◆ Work request:
Read the records and gather each line that includes "frames".

Segment Open

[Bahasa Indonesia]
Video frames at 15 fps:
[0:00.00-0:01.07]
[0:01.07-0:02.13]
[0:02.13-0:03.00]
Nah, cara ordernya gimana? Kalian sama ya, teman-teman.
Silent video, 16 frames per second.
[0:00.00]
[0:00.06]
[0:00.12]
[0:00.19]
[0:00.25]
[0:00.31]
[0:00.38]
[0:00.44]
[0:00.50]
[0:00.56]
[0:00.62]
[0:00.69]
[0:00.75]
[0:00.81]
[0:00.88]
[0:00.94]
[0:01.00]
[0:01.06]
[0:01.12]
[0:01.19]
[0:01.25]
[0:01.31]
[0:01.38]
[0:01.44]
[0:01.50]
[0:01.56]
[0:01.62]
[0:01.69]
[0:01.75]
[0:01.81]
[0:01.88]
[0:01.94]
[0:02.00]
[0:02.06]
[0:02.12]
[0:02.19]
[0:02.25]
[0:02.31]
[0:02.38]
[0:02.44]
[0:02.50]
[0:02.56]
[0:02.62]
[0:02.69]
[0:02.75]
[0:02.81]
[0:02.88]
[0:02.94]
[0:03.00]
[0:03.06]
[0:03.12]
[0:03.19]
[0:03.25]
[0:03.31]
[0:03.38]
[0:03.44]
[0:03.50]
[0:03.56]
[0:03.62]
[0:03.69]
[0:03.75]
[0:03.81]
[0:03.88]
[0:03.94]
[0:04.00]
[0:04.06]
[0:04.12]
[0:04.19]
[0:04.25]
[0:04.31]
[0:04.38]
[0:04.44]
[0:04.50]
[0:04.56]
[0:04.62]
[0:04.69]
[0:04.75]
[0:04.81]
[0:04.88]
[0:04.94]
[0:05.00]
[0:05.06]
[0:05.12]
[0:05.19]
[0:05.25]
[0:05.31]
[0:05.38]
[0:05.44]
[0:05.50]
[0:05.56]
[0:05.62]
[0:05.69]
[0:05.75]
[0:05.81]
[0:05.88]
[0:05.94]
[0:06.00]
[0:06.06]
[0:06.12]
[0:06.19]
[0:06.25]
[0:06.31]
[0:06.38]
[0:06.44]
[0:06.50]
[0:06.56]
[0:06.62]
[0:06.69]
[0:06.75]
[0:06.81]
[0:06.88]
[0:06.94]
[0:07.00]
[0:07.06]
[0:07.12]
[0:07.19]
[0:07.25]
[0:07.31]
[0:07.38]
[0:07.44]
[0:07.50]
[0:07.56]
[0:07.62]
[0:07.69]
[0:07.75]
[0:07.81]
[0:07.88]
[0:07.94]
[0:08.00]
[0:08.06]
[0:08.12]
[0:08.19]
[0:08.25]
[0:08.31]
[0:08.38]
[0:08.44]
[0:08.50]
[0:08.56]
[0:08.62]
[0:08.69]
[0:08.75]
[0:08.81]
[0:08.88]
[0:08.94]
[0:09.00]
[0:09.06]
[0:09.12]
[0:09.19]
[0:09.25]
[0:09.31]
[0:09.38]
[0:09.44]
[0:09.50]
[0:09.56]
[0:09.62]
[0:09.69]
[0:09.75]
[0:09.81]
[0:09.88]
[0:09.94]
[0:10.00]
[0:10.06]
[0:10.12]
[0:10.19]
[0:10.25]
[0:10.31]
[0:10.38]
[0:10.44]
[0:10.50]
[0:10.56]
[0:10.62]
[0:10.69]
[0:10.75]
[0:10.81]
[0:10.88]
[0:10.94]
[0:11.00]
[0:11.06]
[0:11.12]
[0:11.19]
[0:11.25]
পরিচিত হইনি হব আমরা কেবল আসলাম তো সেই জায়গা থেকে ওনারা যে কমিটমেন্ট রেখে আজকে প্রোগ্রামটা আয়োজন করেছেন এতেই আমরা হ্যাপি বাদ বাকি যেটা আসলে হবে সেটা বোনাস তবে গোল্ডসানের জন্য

Segment Closed

◆ Output for this exercise:
Video frames at 15 fps:
Silent video, 16 frames per second.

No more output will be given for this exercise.